### Task to complete
Look for the word "Spanish" in the entries and copy each line where it appears.

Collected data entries
+ + + + +
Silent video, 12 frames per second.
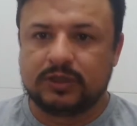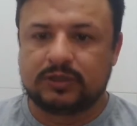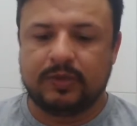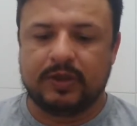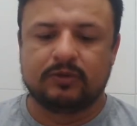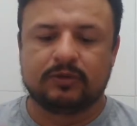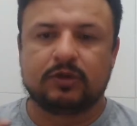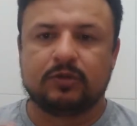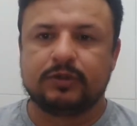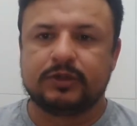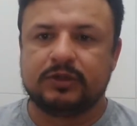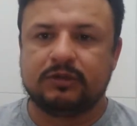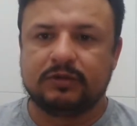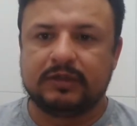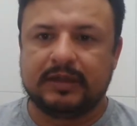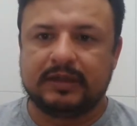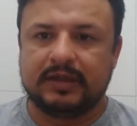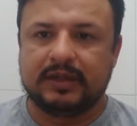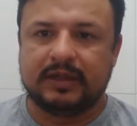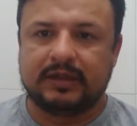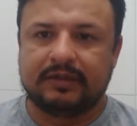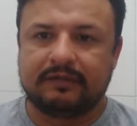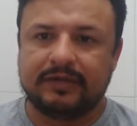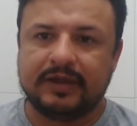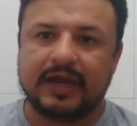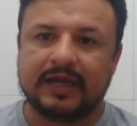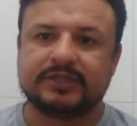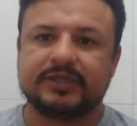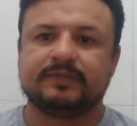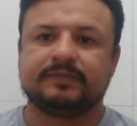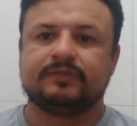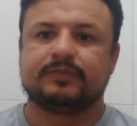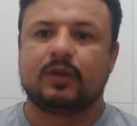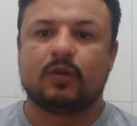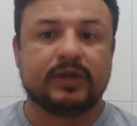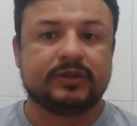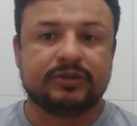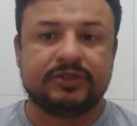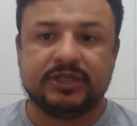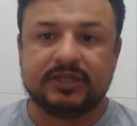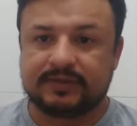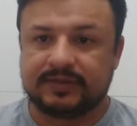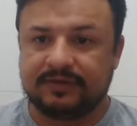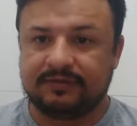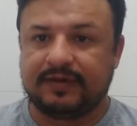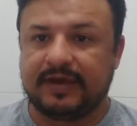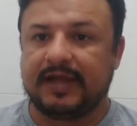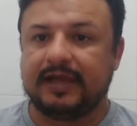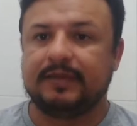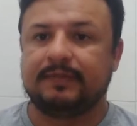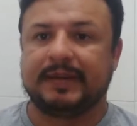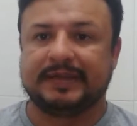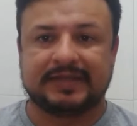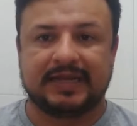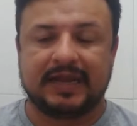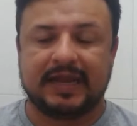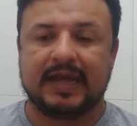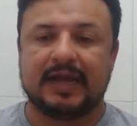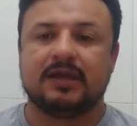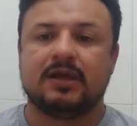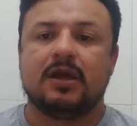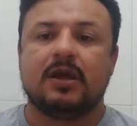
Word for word: Eles perguntam o motivo da, da, da viagem, quantos dias você vai passar lá,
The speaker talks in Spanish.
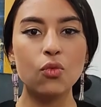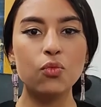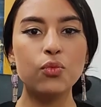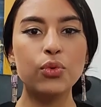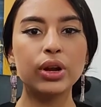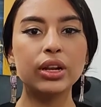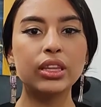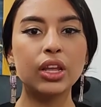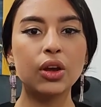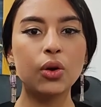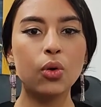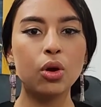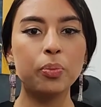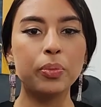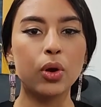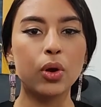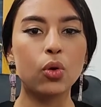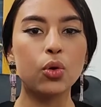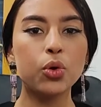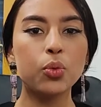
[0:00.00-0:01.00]
da un fuerte
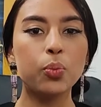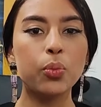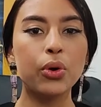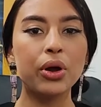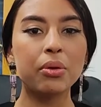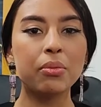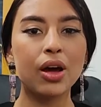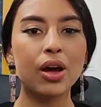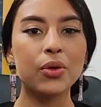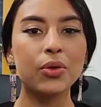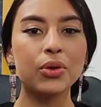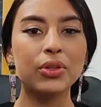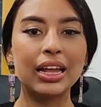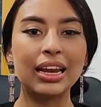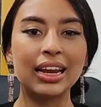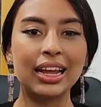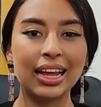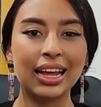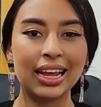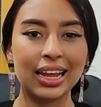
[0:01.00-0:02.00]
golpe a un grupo
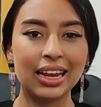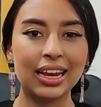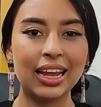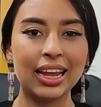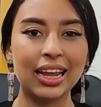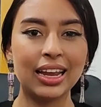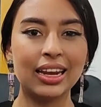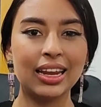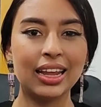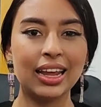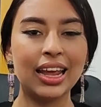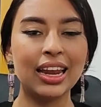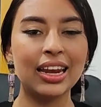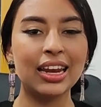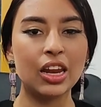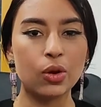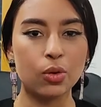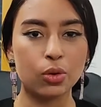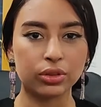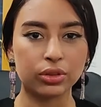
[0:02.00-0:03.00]
armado del ELN
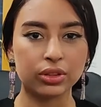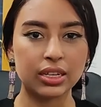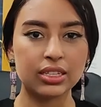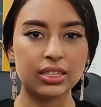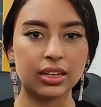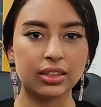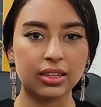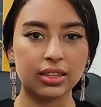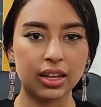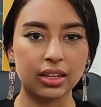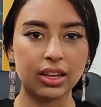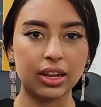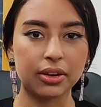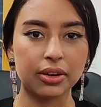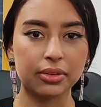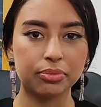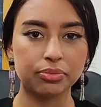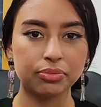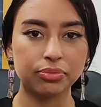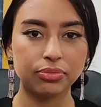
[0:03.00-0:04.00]
en el norte de
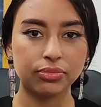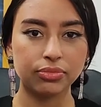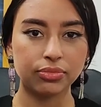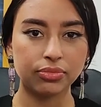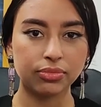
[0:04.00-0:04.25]
Santander.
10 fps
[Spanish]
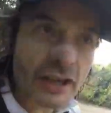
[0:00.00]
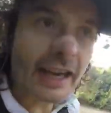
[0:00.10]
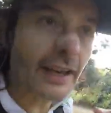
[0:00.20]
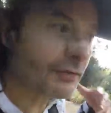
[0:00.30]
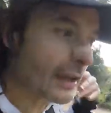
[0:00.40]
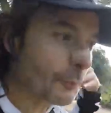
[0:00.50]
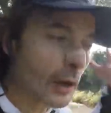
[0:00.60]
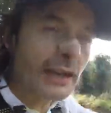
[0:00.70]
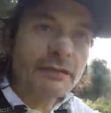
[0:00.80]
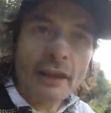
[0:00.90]
quieres hacer
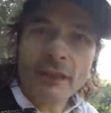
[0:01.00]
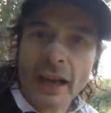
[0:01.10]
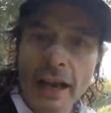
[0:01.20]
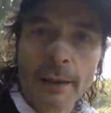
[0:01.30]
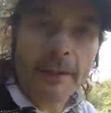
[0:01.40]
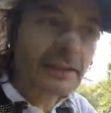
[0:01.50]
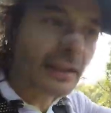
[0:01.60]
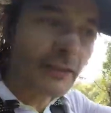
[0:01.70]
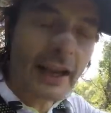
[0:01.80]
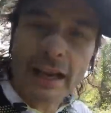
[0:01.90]
pues 15-10,
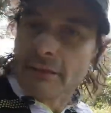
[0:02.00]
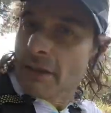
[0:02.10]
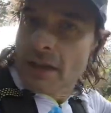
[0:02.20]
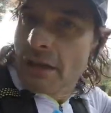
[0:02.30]
20-10,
+ + + + +
### Solution below
The speaker talks in Spanish.
[Spanish]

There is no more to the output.